::: SUPPLIED MATERIAL :::
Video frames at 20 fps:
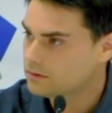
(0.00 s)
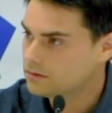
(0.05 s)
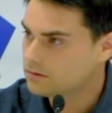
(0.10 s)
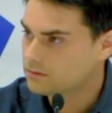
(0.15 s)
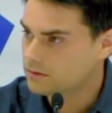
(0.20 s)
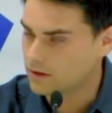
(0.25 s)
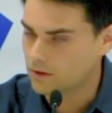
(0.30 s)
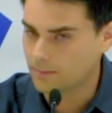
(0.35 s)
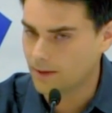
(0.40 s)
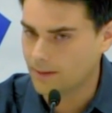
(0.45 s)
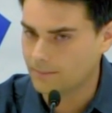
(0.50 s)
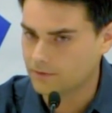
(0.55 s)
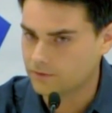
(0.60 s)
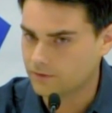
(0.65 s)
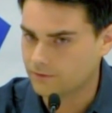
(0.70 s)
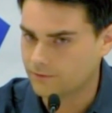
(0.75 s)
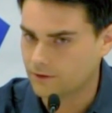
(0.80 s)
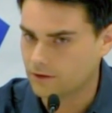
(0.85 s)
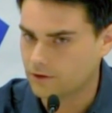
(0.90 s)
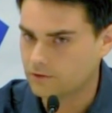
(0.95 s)
Right? Obama's
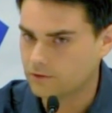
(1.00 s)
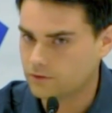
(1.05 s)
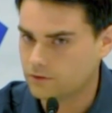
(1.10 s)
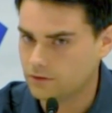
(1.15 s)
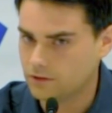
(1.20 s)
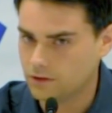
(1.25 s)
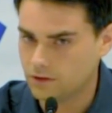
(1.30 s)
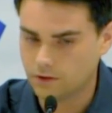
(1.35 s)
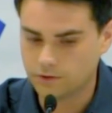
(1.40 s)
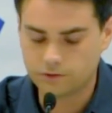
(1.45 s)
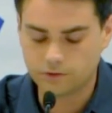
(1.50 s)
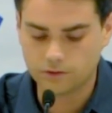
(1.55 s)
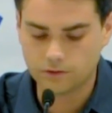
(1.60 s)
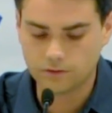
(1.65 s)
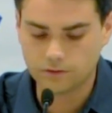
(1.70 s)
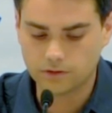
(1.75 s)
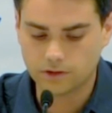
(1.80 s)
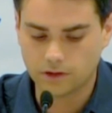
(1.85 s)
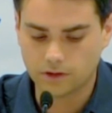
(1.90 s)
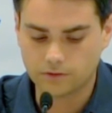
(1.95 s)
the first. You don't
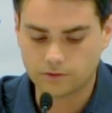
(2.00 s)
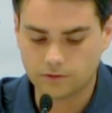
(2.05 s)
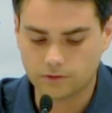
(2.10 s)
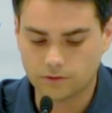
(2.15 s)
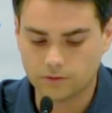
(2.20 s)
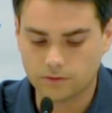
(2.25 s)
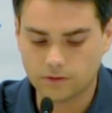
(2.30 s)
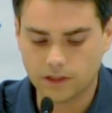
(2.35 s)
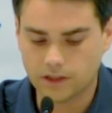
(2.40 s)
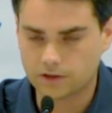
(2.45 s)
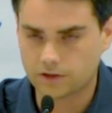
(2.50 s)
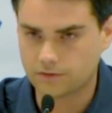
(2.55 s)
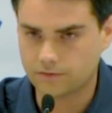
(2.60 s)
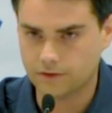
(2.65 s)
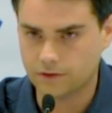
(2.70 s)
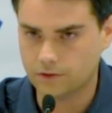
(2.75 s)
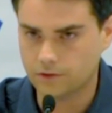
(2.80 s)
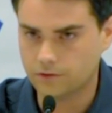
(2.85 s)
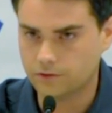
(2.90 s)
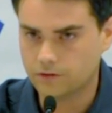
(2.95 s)
do
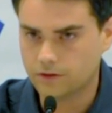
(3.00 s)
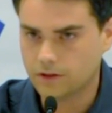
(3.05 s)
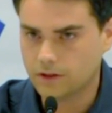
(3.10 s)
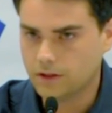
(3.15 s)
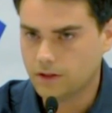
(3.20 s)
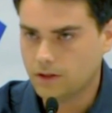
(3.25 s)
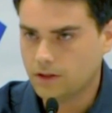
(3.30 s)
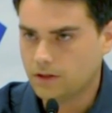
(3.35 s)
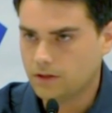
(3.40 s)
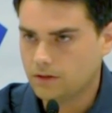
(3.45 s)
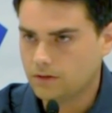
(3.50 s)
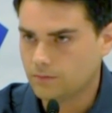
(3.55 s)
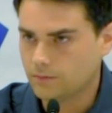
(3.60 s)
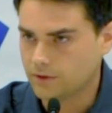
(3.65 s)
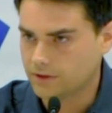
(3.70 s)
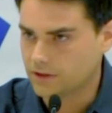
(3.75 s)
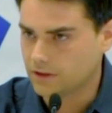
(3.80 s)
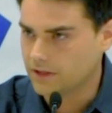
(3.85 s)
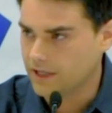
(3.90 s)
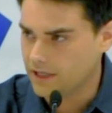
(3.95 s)
interviews
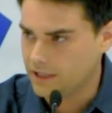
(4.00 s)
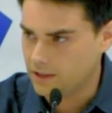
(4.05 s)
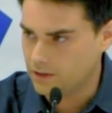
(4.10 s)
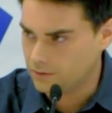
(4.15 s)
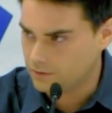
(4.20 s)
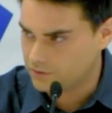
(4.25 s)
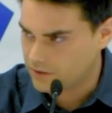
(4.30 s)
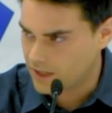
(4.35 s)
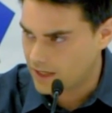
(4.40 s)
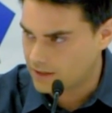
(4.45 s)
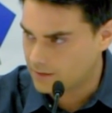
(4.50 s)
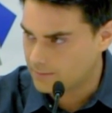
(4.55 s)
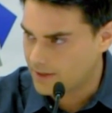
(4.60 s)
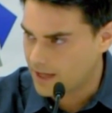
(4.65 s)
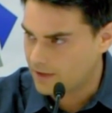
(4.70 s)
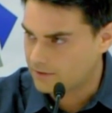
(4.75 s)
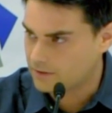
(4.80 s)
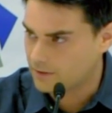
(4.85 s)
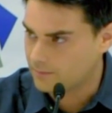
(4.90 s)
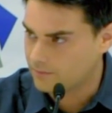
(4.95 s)
with the lady who sat in a
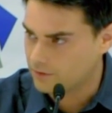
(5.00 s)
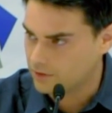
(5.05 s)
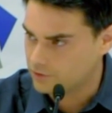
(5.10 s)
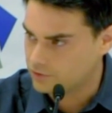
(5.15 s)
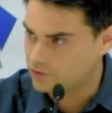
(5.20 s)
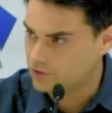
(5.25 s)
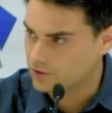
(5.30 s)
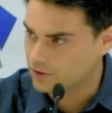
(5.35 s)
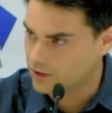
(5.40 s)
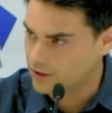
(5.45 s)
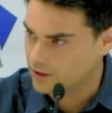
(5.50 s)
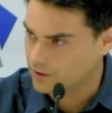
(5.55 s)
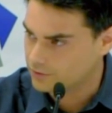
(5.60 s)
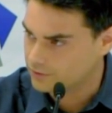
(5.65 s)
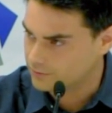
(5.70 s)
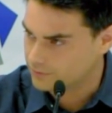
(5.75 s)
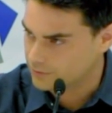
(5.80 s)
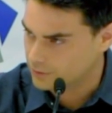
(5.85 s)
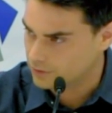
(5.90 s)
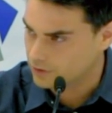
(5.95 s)
bathtub full of Cheerios
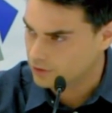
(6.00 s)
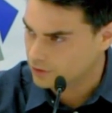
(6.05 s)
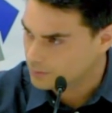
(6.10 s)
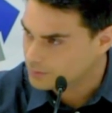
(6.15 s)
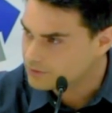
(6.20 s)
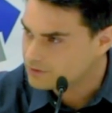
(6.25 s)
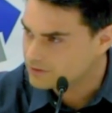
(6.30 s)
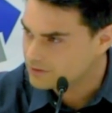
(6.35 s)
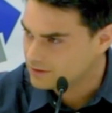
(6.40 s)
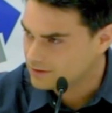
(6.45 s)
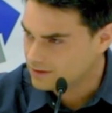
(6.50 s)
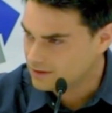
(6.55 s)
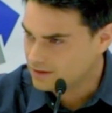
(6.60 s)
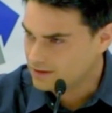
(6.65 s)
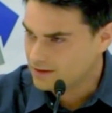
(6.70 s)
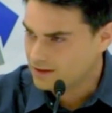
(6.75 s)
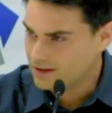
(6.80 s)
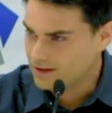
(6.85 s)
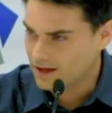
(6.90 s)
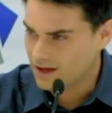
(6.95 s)
and Fruit Loops,
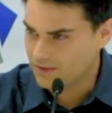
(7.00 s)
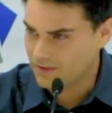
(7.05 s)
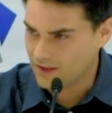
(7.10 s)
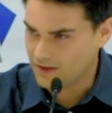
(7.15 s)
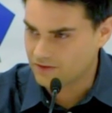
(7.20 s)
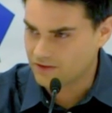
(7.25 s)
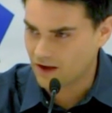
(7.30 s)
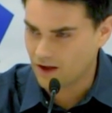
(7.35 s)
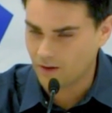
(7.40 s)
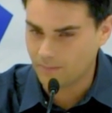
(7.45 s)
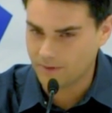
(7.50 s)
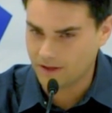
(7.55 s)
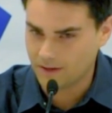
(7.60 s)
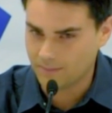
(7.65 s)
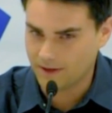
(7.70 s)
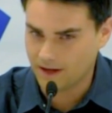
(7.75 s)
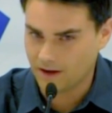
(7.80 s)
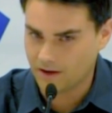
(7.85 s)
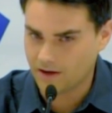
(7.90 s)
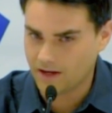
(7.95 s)
and then tell me
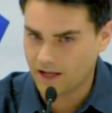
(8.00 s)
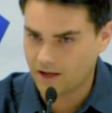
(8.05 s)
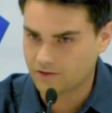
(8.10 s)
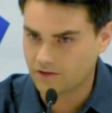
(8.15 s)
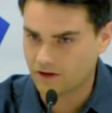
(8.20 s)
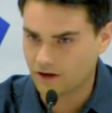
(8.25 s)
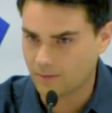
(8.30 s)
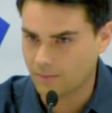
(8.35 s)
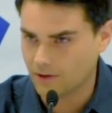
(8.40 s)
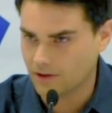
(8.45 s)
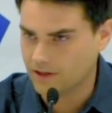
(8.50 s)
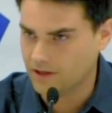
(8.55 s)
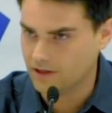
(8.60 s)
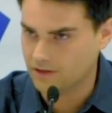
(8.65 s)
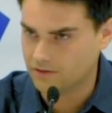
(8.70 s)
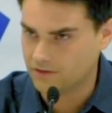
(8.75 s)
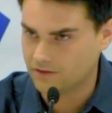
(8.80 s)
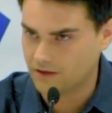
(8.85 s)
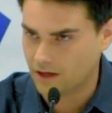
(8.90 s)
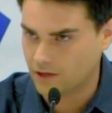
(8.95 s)
about how terrible it
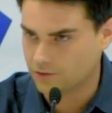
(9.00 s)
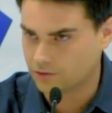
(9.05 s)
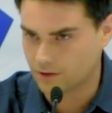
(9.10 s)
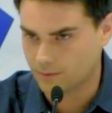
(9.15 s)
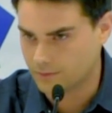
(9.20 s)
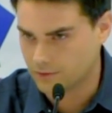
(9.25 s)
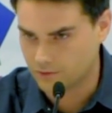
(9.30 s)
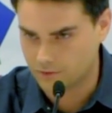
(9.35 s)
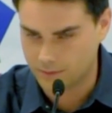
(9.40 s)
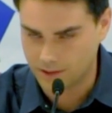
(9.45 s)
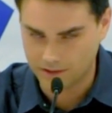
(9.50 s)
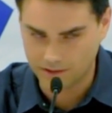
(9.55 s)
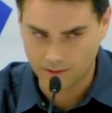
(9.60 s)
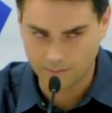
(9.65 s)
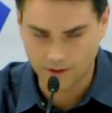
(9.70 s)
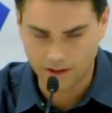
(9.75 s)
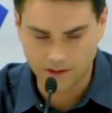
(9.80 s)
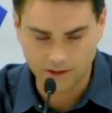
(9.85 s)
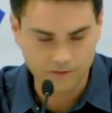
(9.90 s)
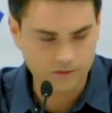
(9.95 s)
is that Donald Trump used to be on The
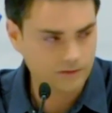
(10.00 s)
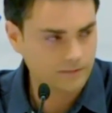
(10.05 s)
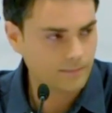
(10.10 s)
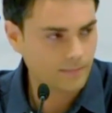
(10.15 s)
Apprentice.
:::
_YOUR ASSIGNMENT:_ Your output should be the full set of entries above, restated word for word and free of pictures.

_TASK ANSWER:_
Video frames at 20 fps:
(0.00 s)
(0.05 s)
(0.10 s)
(0.15 s)
(0.20 s)
(0.25 s)
(0.30 s)
(0.35 s)
(0.40 s)
(0.45 s)
(0.50 s)
(0.55 s)
(0.60 s)
(0.65 s)
(0.70 s)
(0.75 s)
(0.80 s)
(0.85 s)
(0.90 s)
(0.95 s)
Right? Obama's
(1.00 s)
(1.05 s)
(1.10 s)
(1.15 s)
(1.20 s)
(1.25 s)
(1.30 s)
(1.35 s)
(1.40 s)
(1.45 s)
(1.50 s)
(1.55 s)
(1.60 s)
(1.65 s)
(1.70 s)
(1.75 s)
(1.80 s)
(1.85 s)
(1.90 s)
(1.95 s)
the first. You don't
(2.00 s)
(2.05 s)
(2.10 s)
(2.15 s)
(2.20 s)
(2.25 s)
(2.30 s)
(2.35 s)
(2.40 s)
(2.45 s)
(2.50 s)
(2.55 s)
(2.60 s)
(2.65 s)
(2.70 s)
(2.75 s)
(2.80 s)
(2.85 s)
(2.90 s)
(2.95 s)
do
(3.00 s)
(3.05 s)
(3.10 s)
(3.15 s)
(3.20 s)
(3.25 s)
(3.30 s)
(3.35 s)
(3.40 s)
(3.45 s)
(3.50 s)
(3.55 s)
(3.60 s)
(3.65 s)
(3.70 s)
(3.75 s)
(3.80 s)
(3.85 s)
(3.90 s)
(3.95 s)
interviews
(4.00 s)
(4.05 s)
(4.10 s)
(4.15 s)
(4.20 s)
(4.25 s)
(4.30 s)
(4.35 s)
(4.40 s)
(4.45 s)
(4.50 s)
(4.55 s)
(4.60 s)
(4.65 s)
(4.70 s)
(4.75 s)
(4.80 s)
(4.85 s)
(4.90 s)
(4.95 s)
with the lady who sat in a
(5.00 s)
(5.05 s)
(5.10 s)
(5.15 s)
(5.20 s)
(5.25 s)
(5.30 s)
(5.35 s)
(5.40 s)
(5.45 s)
(5.50 s)
(5.55 s)
(5.60 s)
(5.65 s)
(5.70 s)
(5.75 s)
(5.80 s)
(5.85 s)
(5.90 s)
(5.95 s)
bathtub full of Cheerios
(6.00 s)
(6.05 s)
(6.10 s)
(6.15 s)
(6.20 s)
(6.25 s)
(6.30 s)
(6.35 s)
(6.40 s)
(6.45 s)
(6.50 s)
(6.55 s)
(6.60 s)
(6.65 s)
(6.70 s)
(6.75 s)
(6.80 s)
(6.85 s)
(6.90 s)
(6.95 s)
and Fruit Loops,
(7.00 s)
(7.05 s)
(7.10 s)
(7.15 s)
(7.20 s)
(7.25 s)
(7.30 s)
(7.35 s)
(7.40 s)
(7.45 s)
(7.50 s)
(7.55 s)
(7.60 s)
(7.65 s)
(7.70 s)
(7.75 s)
(7.80 s)
(7.85 s)
(7.90 s)
(7.95 s)
and then tell me
(8.00 s)
(8.05 s)
(8.10 s)
(8.15 s)
(8.20 s)
(8.25 s)
(8.30 s)
(8.35 s)
(8.40 s)
(8.45 s)
(8.50 s)
(8.55 s)
(8.60 s)
(8.65 s)
(8.70 s)
(8.75 s)
(8.80 s)
(8.85 s)
(8.90 s)
(8.95 s)
about how terrible it
(9.00 s)
(9.05 s)
(9.10 s)
(9.15 s)
(9.20 s)
(9.25 s)
(9.30 s)
(9.35 s)
(9.40 s)
(9.45 s)
(9.50 s)
(9.55 s)
(9.60 s)
(9.65 s)
(9.70 s)
(9.75 s)
(9.80 s)
(9.85 s)
(9.90 s)
(9.95 s)
is that Donald Trump used to be on The
(10.00 s)
(10.05 s)
(10.10 s)
(10.15 s)
Apprentice.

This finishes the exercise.